Unmanned aerial vehicles (UAVs) inspecting solar photovoltaic (PV) power plants with infrared (IR) cameras is a well-established method to identify hotspots and other defects that radiate heat. With large PV power plants, the task of inspecting the entire area can be overwhelming if the equipment and planning are inadequate. With so much information in each image, the quality of the images will determine if the inspection is useful or not. In previous work, the uncertainty in UAV navigation system parameters has been analyzed and shown to seriously deteriorate image quality and affect inspection efficiency.
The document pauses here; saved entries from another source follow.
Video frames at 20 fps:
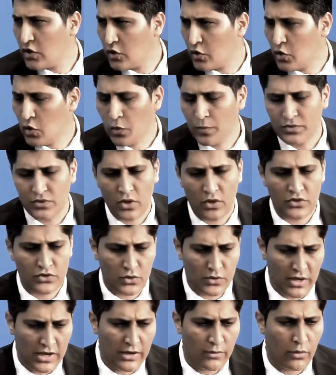groups
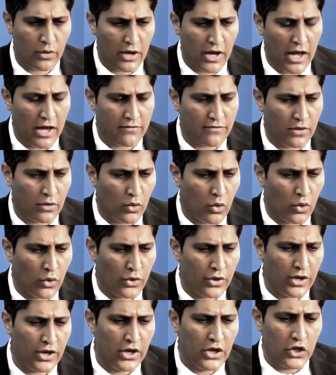also, they want to have their
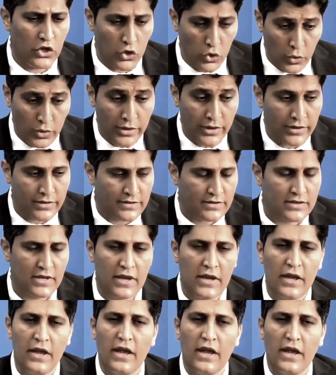own unions.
However, in this study, the analysis is extended to include the effect of image blurring (called motion blur), resulting from the UAV travelling too fast, obscuring vital details in the video image. The novel analysis shows that motion blur is to be regarded as a key factor limiting data quality and data acquisition efficiency. Thus, a comprehensive PV inspection simulator that analyzes the effect of motion blur combined with the UAV navigation performance, is proposed to assess the complete system performance. The simulator is used to evaluate two levels of navigation precision and three camera setups at three different power plant latitudes. To avoid unacceptable motion blurring in the IR images, the maximum UAV flight velocity is determined for all cases. Subsequently, the maximum data acquisition rate of the overall system is calculated. The simulation results show that the design of a UAV system for PV power plant inspection should include a carefully chosen platform that balances navigation performance and image resolution. The image resolution directly affects the maximum flight velocity of the UAV, caused by motion blurring, thus constraining the inspection time and data acquisition rate.
红外热像图像模糊对无人机太阳能电站巡检效率的影响
无人机(uav)用红外(IR)相机检测太阳能光伏(PV)发电厂是一种公认的识别热点和其他辐射热量缺陷的方法。对于大型光伏电站来说,如果设备和规划不足,检查整个区域的任务可能是压倒性的。由于每张图像中都有如此多的信息,图像的质量将决定检测是否有用。在以往的工作中,对无人机导航系统参数的不确定性进行了分析,结果表明,不确定性会严重降低图像质量,影响检测效率。然而,在本研究中,分析被扩展到包括图像模糊(称为运动模糊)的影响,这是由于无人机飞行太快,模糊了视频图像中的重要细节。新的分析表明,运动模糊是限制数据质量和数据采集效率的关键因素。为此,提出了一种综合PV检测模拟器,结合无人机导航性能分析运动模糊的影响,以评估系统的整体性能。该模拟器用于评估两个级别的导航精度和三个不同发电厂纬度的三个相机设置。为了避免在红外图像中出现不可接受的运动模糊,确定了所有情况下无人机的最大飞行速度。然后,计算整个系统的最大数据采集速率。仿真结果表明,用于光伏电站巡检的无人机系统设计应包括一个精心选择的平台,以平衡导航性能和图像分辨率。由于运动模糊,图像分辨率直接影响无人机的最大飞行速度,从而制约了检测时间和数据采集速率。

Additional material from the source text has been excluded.